Tibbs went back up the corridor to where the lanky adolescent was still waiting. “I’ve just had a report,” he said.

“Is he gone?” the boy asked.

Tibbs nodded. “They lost him in surgery, trying their utmost to save his life. So he didn’t know, he was asleep.”

There was a dead, thick silence.

“I’m gonna find that kid and kill him,” Sport said. Not to Tibbs, but to the world around him, as far as it would reach.

“No. We’ll find the boy. We’ll get the gun and take him into custody.”

“I’m gonna kill him,” Dempsey repeated.

“You won’t, you must not. For one thing, he isn’t the only guilty person.”

“Then who is?” the boy asked, burning Tibbs with his eyes.

“There’s more than one person. His father, for keeping a gun where he could find it. Some Washington lobbyist who fought firearms control. Some legislators who went along with him because he was a good fellow.”

“You gonna tell his family?” Sport asked. “I don’ wanna have to do that.”

Tibbs looked down at his hands to see if they would hold steady. He had had an exhausting day well before the first call on this job had come in, now he was physically and emotionally near to the end of his reserves. “I guess I’ll have to,” he said.

The sound of footsteps in the corridor made him look up; a young man in a clerical collar was approaching. “Mr. Tibbs, I’m Pastor Phillips,” he said and shook hands briefly. “I understand a little of what has happened. Can I be of any help?”
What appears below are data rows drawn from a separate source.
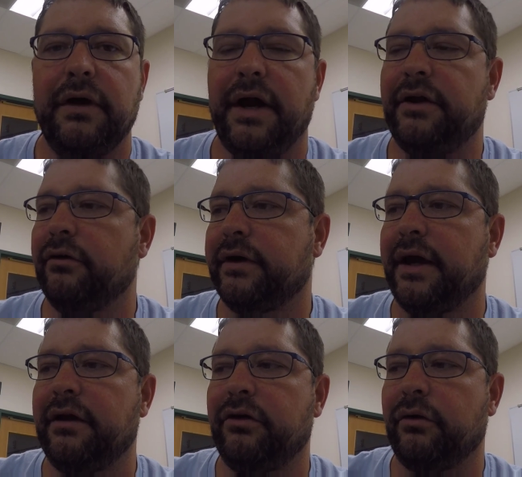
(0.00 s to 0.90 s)
and you'll
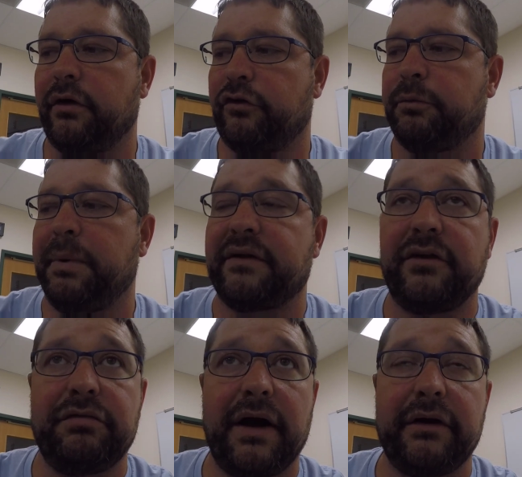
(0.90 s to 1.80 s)
get your
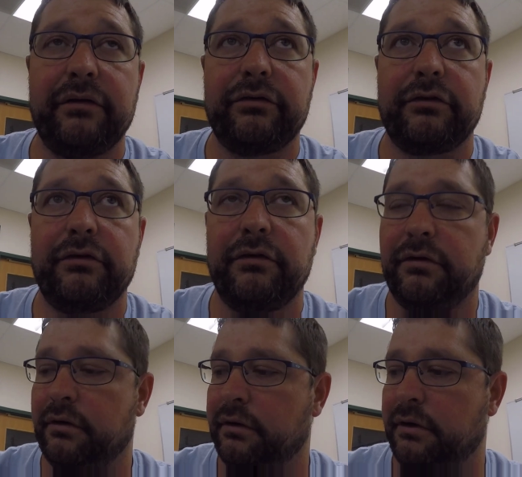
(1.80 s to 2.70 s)
expected values
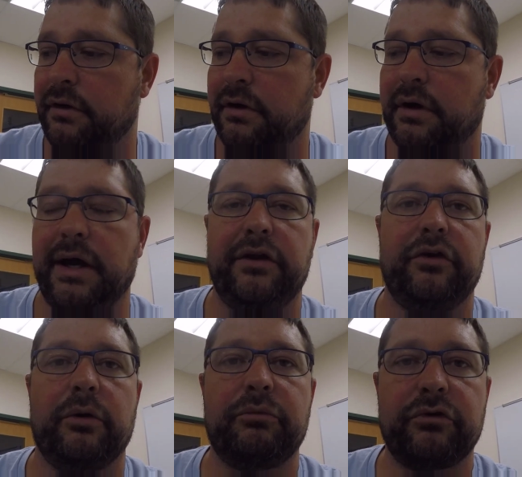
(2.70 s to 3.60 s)
and
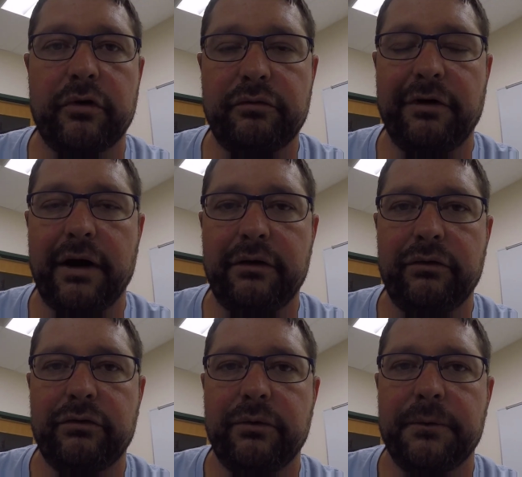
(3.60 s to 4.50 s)
your observed
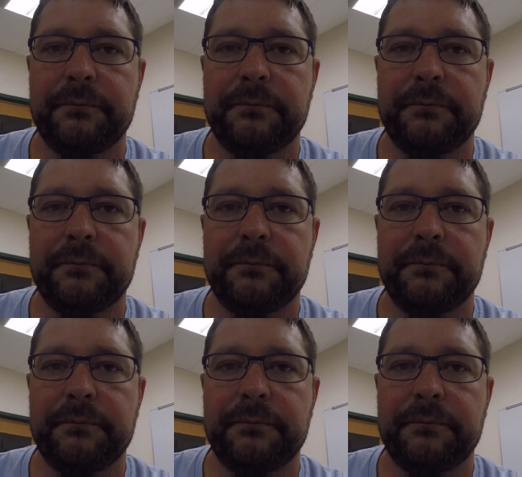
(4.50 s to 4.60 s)
values.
Tibbs introduced Dempsey and supplied a condensed account of the evening’s events.

“Has the family been notified?” the minister asked.

Tibbs shook his head. “I suspect that will be my job.”

“Let me.” He turned toward Dempsey. “Let’s go together, since you know them. I may be able to offer spiritual comfort—poor people.”

“Pastor, if you would care to do that, it would be a great help to me,” Tibbs acknowledged. “I have another family to see.”

The minister laid his arm across the shoulders of the awkward boy. “Shall we go?” he invited. With calm assurance he led him down the corridor and outside.

“Thank God for him—literally,” Virgil said to himself and returned to the admittance desk where he could phone. He reported and was told in return that the watch over the Hotchkiss house would remain in effect on a twenty-four
hour basis until Johnny McGuire had been captured. A stakeout was also set up at the McGuire home in the hope that the missing boy would come back on his own. Now, however, things were different and he would have to be taken into custody.

There was nothing new about the boy. One of Tibbs’s fellow investigators came on the line briefly; he had made a quick check of the area where the shooting had taken place. Two families where lights had been on had admitted that they had heard “a noise” which might have been a shot or shots. Neither had reported it, one householder claimed he had thought it was a backfire from a hopped-up car, the other flatly admitted that whatever it had been, he hadn’t wanted to get involved. The investigator had not bothered to explain that a properly equipped ambulance, if one had been called promptly, might have made the difference between survival or death; it would have been a waste of breath.

Notebook in hand, Virgil asked the admissions nurse for the proper name of the deceased, he had only heard him described as “Beater.” The efficient, middle-aged woman consulted the work sheet before her. “Willie Orthcutt,” she reported, and supplied the address. “That’s all that I have now, Mr. Tibbs, there should be some more details later.”

He drew in his breath and held it, then he let it out slowly while he thought. His mind at that moment was very active; unconsciously he passed a hand across his forehead as though to wipe away invisible perspiration.

“Mr. Tibbs, would you like a sedative?” the nurse offered. “Just something to quiet your nerves?”